◆ **Work item**
Could you reproduce all the entries under this sentence exactly, leaving the images aside?

◆ **Supplied entries**

____________

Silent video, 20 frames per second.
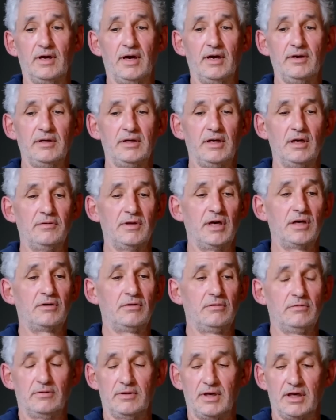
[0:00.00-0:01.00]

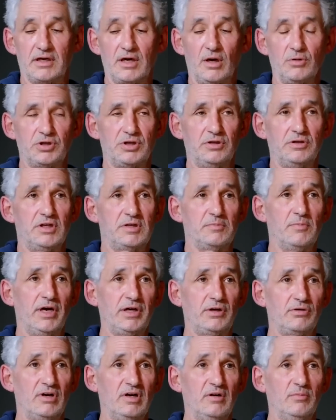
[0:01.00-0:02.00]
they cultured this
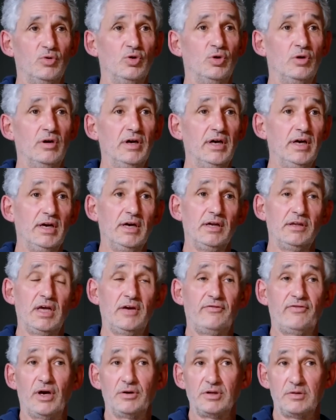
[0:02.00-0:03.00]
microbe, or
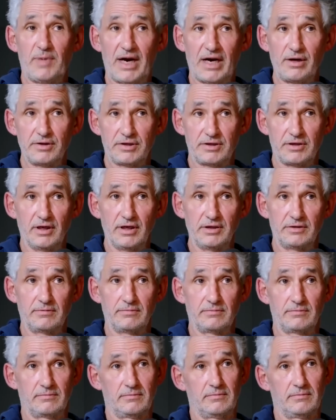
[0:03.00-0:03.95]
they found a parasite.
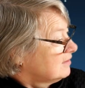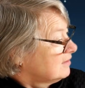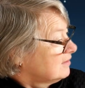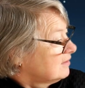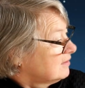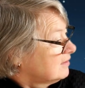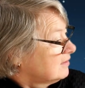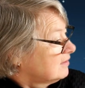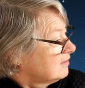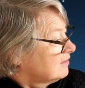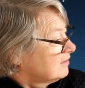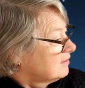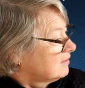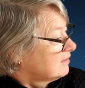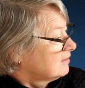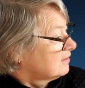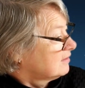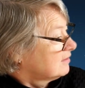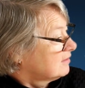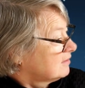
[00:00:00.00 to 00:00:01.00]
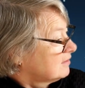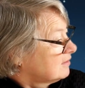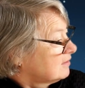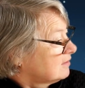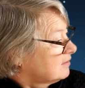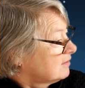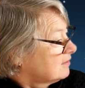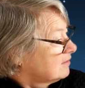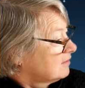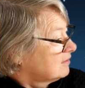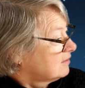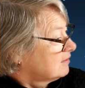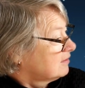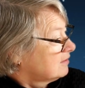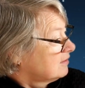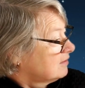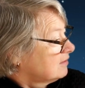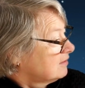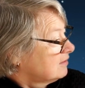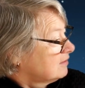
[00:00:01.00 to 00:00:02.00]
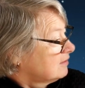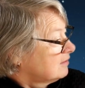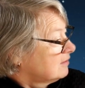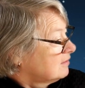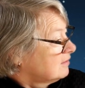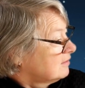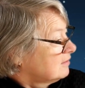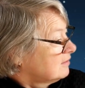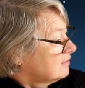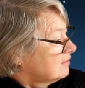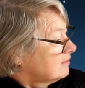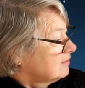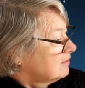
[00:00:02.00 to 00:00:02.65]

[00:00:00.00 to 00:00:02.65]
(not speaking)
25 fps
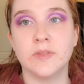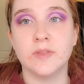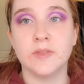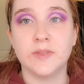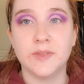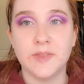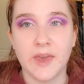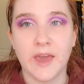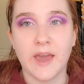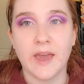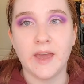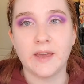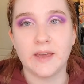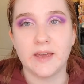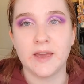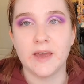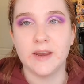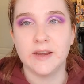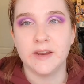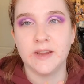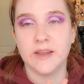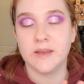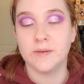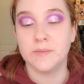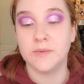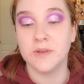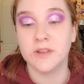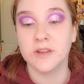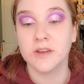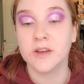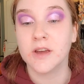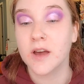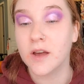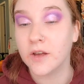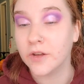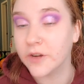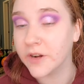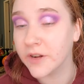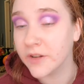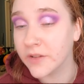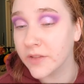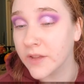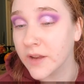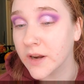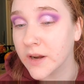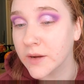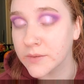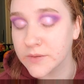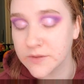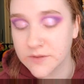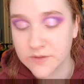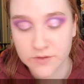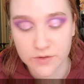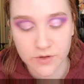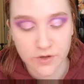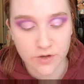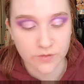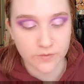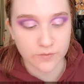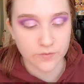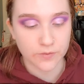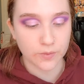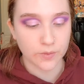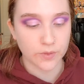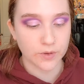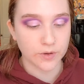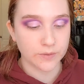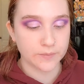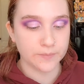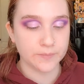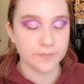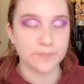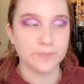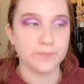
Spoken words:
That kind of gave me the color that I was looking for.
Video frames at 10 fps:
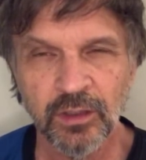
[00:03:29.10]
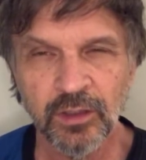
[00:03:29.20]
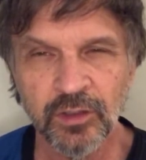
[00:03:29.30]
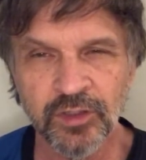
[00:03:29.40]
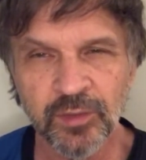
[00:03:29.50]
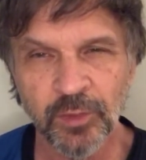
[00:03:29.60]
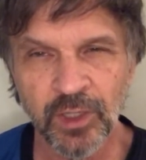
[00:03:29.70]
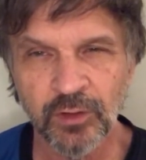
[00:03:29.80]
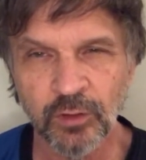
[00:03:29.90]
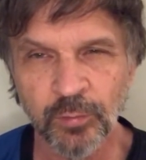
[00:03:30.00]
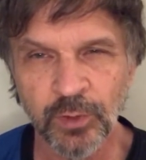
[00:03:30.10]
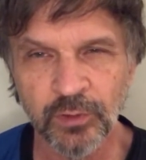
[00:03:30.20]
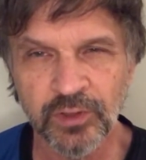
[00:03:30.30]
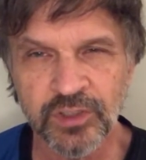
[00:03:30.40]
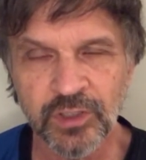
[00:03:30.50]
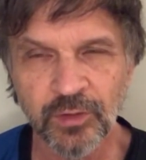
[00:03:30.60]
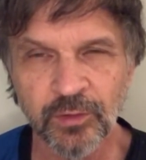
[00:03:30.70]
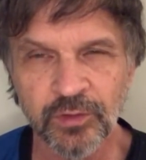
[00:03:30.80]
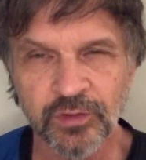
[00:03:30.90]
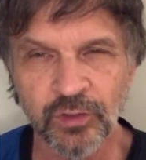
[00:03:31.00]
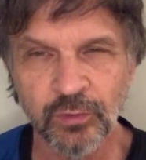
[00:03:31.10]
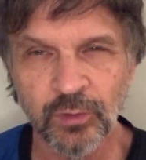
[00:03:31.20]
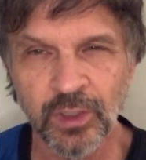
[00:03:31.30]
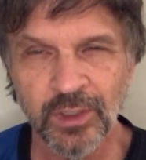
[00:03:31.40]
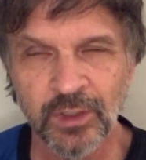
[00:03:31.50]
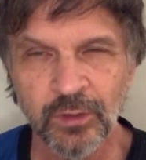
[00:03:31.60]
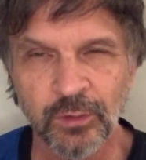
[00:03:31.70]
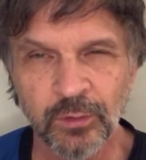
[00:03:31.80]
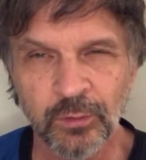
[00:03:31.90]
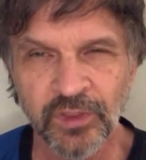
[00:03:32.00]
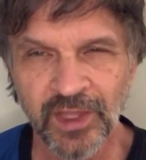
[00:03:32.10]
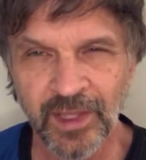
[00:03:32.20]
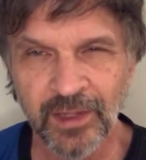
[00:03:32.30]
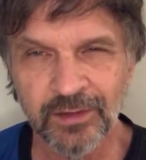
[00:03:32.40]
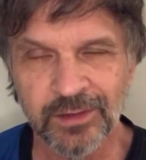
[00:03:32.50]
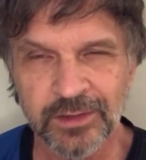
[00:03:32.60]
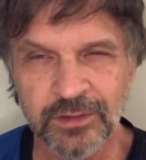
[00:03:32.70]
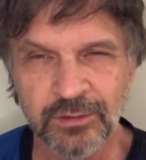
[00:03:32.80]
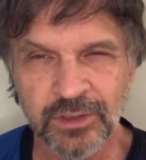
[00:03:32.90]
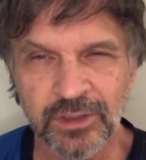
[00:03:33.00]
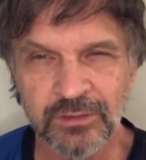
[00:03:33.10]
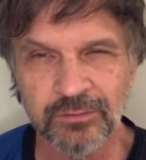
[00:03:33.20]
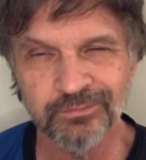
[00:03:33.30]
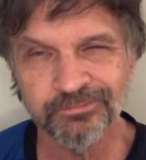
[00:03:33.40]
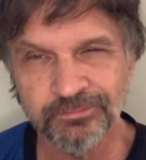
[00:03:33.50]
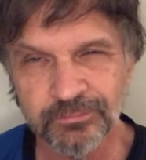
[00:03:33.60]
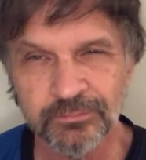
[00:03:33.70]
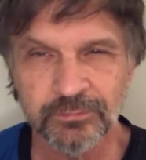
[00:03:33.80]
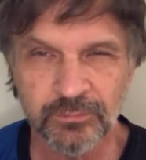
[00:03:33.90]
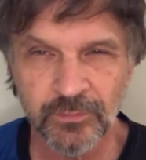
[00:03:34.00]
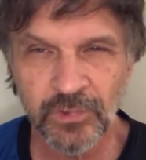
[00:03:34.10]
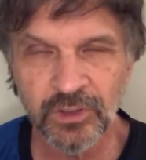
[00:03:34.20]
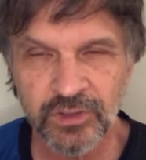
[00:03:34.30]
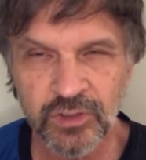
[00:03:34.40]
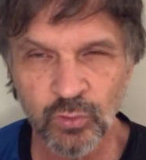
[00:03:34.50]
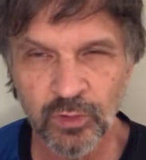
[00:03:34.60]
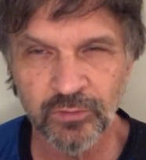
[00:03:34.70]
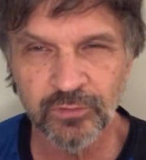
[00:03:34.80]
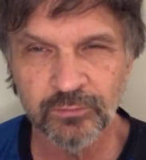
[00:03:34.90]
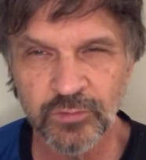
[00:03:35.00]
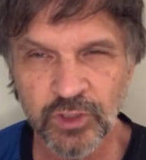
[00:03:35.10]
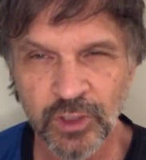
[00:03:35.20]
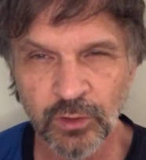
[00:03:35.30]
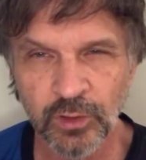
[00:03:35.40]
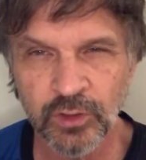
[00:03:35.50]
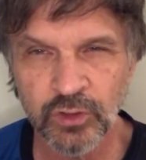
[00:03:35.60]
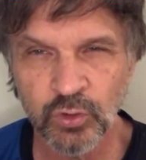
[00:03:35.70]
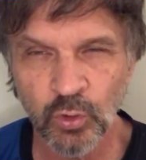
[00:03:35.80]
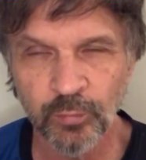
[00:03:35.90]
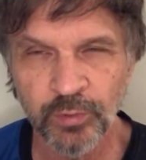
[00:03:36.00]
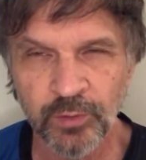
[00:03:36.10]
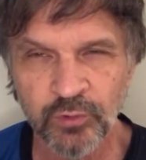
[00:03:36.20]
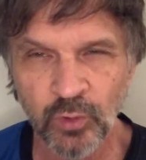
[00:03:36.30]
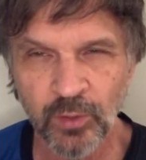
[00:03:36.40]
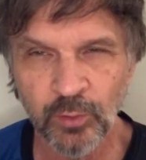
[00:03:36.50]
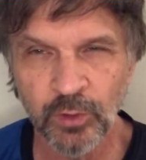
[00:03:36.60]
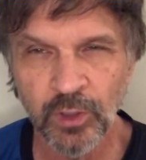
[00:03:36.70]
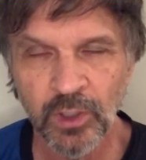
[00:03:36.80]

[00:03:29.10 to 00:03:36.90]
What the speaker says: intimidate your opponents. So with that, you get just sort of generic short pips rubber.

____________

◆ **Answer for this exercise**
Silent video, 20 frames per second.
[0:00.00-0:01.00]

[0:01.00-0:02.00]
they cultured this
[0:02.00-0:03.00]
microbe, or
[0:03.00-0:03.95]
they found a parasite.
[00:00:00.00 to 00:00:01.00]
[00:00:01.00 to 00:00:02.00]
[00:00:02.00 to 00:00:02.65]

[00:00:00.00 to 00:00:02.65]
(not speaking)
25 fps
Spoken words:
That kind of gave me the color that I was looking for.
Video frames at 10 fps:
[00:03:29.10]
[00:03:29.20]
[00:03:29.30]
[00:03:29.40]
[00:03:29.50]
[00:03:29.60]
[00:03:29.70]
[00:03:29.80]
[00:03:29.90]
[00:03:30.00]
[00:03:30.10]
[00:03:30.20]
[00:03:30.30]
[00:03:30.40]
[00:03:30.50]
[00:03:30.60]
[00:03:30.70]
[00:03:30.80]
[00:03:30.90]
[00:03:31.00]
[00:03:31.10]
[00:03:31.20]
[00:03:31.30]
[00:03:31.40]
[00:03:31.50]
[00:03:31.60]
[00:03:31.70]
[00:03:31.80]
[00:03:31.90]
[00:03:32.00]
[00:03:32.10]
[00:03:32.20]
[00:03:32.30]
[00:03:32.40]
[00:03:32.50]
[00:03:32.60]
[00:03:32.70]
[00:03:32.80]
[00:03:32.90]
[00:03:33.00]
[00:03:33.10]
[00:03:33.20]
[00:03:33.30]
[00:03:33.40]
[00:03:33.50]
[00:03:33.60]
[00:03:33.70]
[00:03:33.80]
[00:03:33.90]
[00:03:34.00]
[00:03:34.10]
[00:03:34.20]
[00:03:34.30]
[00:03:34.40]
[00:03:34.50]
[00:03:34.60]
[00:03:34.70]
[00:03:34.80]
[00:03:34.90]
[00:03:35.00]
[00:03:35.10]
[00:03:35.20]
[00:03:35.30]
[00:03:35.40]
[00:03:35.50]
[00:03:35.60]
[00:03:35.70]
[00:03:35.80]
[00:03:35.90]
[00:03:36.00]
[00:03:36.10]
[00:03:36.20]
[00:03:36.30]
[00:03:36.40]
[00:03:36.50]
[00:03:36.60]
[00:03:36.70]
[00:03:36.80]

[00:03:29.10 to 00:03:36.90]
What the speaker says: intimidate your opponents. So with that, you get just sort of generic short pips rubber.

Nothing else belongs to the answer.